Three Transcription Factor Functions Empower Formative Transition from Naïve Pluripotency [ChIP-Seq]

The gene regulatory network in naïve mouse embryonic stem cells (ESC) is reconfigured to enable lineage commitment. Tcf3 sanctions rewiring to formative pluripotency by suppressing components of the ESC transcription factor circuitry. However, Tcf3 depletion only delays, and does not prevent transition. Here we delineate major contributions of Ets-family transcription factor Etv5 and the repressor Rbpj. ERK signalling triggers genome relocation of Etv5 to commission formative pluripotency enhancers. Concomitant up-regulation of Rbpj prevents reversion by repressing potent naïve factors, Nanog and Tbx3. Triple deletion of Etv5, Rbpj and Tcf3 disables naïve ESC, such that they remain undifferentiated and locked in self-renewal even in the presence of differentiation stimuli.

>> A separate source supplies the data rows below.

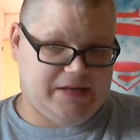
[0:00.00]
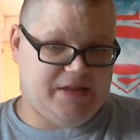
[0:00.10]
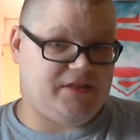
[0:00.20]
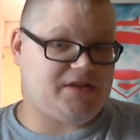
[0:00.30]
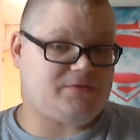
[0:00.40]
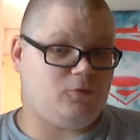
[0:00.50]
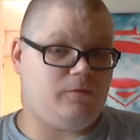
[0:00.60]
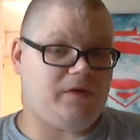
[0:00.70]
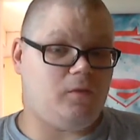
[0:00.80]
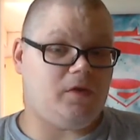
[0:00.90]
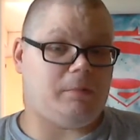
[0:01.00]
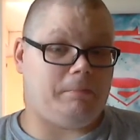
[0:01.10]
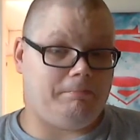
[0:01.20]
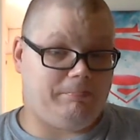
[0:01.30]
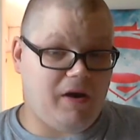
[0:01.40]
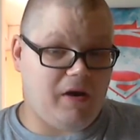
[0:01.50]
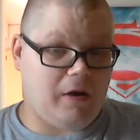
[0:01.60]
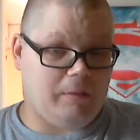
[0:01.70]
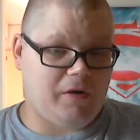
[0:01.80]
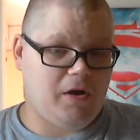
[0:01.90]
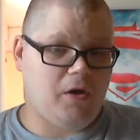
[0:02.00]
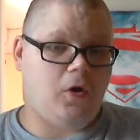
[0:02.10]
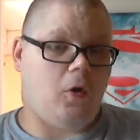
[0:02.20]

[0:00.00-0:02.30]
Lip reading: that this movie will bomb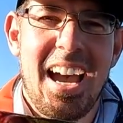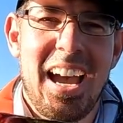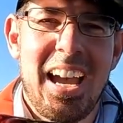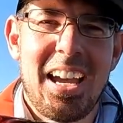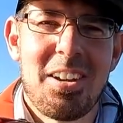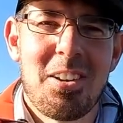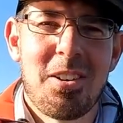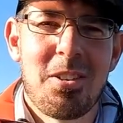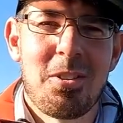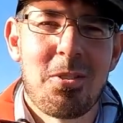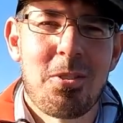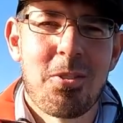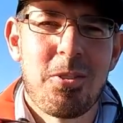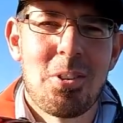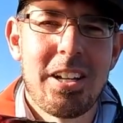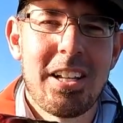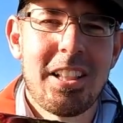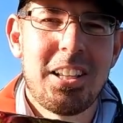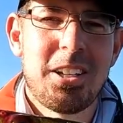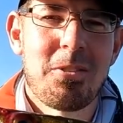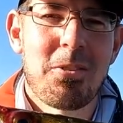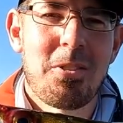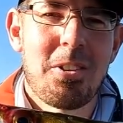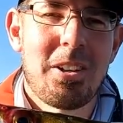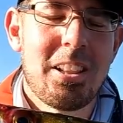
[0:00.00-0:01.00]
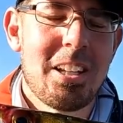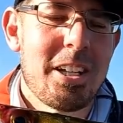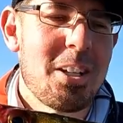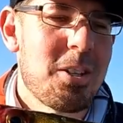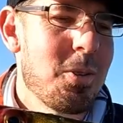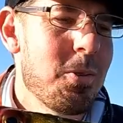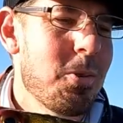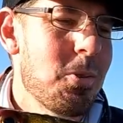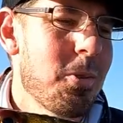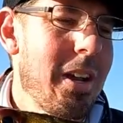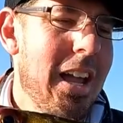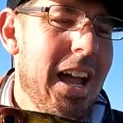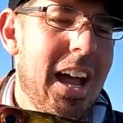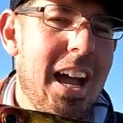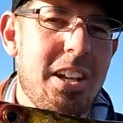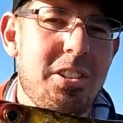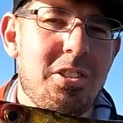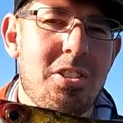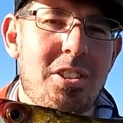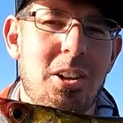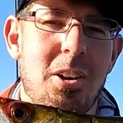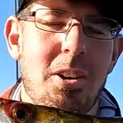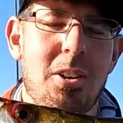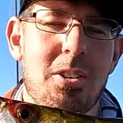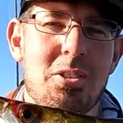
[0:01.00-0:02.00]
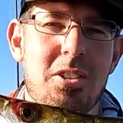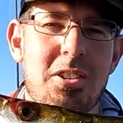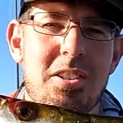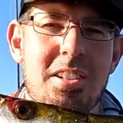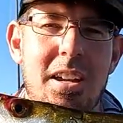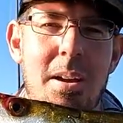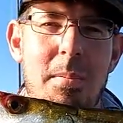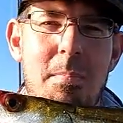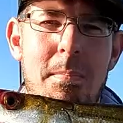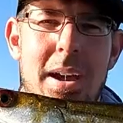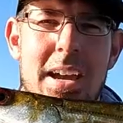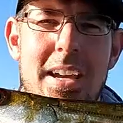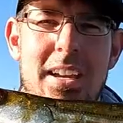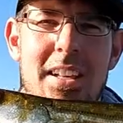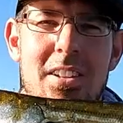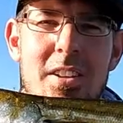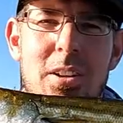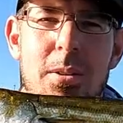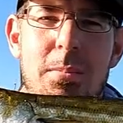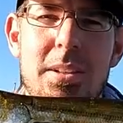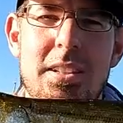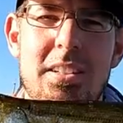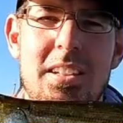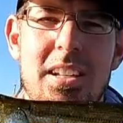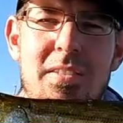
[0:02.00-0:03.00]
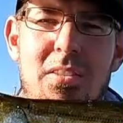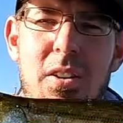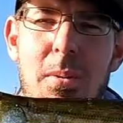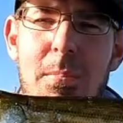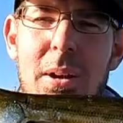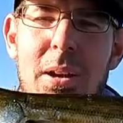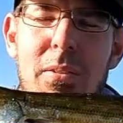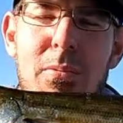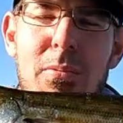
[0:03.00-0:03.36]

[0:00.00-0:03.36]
a really, really cool catch. So I'll just come back a little bit to give you a bit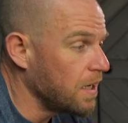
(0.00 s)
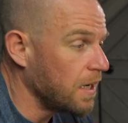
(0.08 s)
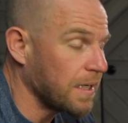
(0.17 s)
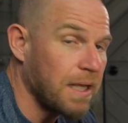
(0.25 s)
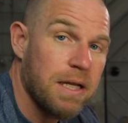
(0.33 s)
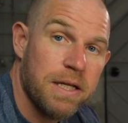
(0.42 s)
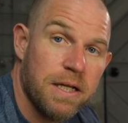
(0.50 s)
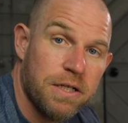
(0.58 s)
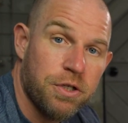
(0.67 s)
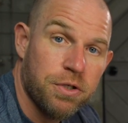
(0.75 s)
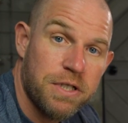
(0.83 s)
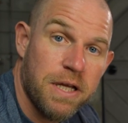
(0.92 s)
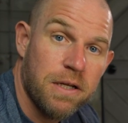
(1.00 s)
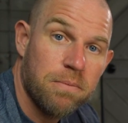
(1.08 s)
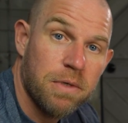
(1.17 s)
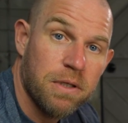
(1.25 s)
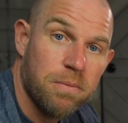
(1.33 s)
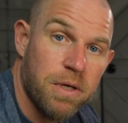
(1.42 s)
Again, you get your
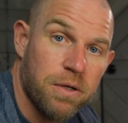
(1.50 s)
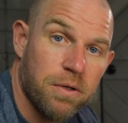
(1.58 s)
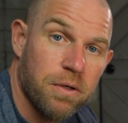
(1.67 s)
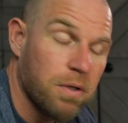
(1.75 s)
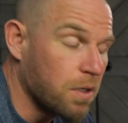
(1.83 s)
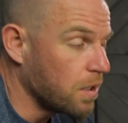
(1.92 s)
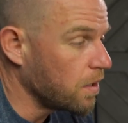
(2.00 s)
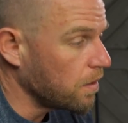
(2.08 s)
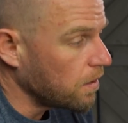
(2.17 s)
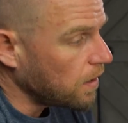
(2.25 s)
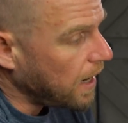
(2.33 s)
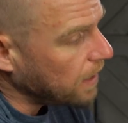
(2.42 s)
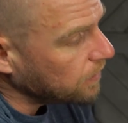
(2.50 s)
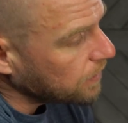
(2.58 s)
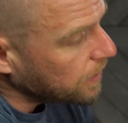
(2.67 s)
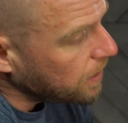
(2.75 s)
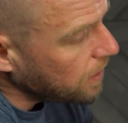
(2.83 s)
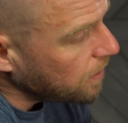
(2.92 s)
10mm Allen
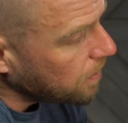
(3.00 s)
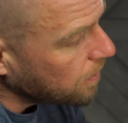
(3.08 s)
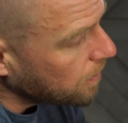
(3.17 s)
key,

Thus, pluripotency dynamics are driven by combined action of two repressors that respectively dissolve and extinguish the naive network, and an activator that initiates transcription of formative network genes. Similar tripartite modality might be a general requirement for robust cell state transitions. ChIP-seq of Etv5-3xFlag knock-in (KI) RGd2 ESCs cultured in 2i and withdrawn from 2i inhibitors for 16hrs (N16h) using M2-Flag Antibody (Sigma). 2 Etv5-3xFlag knock-in (KI) clonal ESC lines (clones 20 and 32) were used as biological replicates per condition. Wild type RGd2 ESCs were used as negative control. ChIP-seq of RGd2 ESCs cultured in 2i and withdrawn from 2i inhibitors for 16hrs (N16h), and 25hrs (N25h) FACS-sorted for Rex1-GFPd2 (Rex1-high, Rex1-low) for H3K4me3.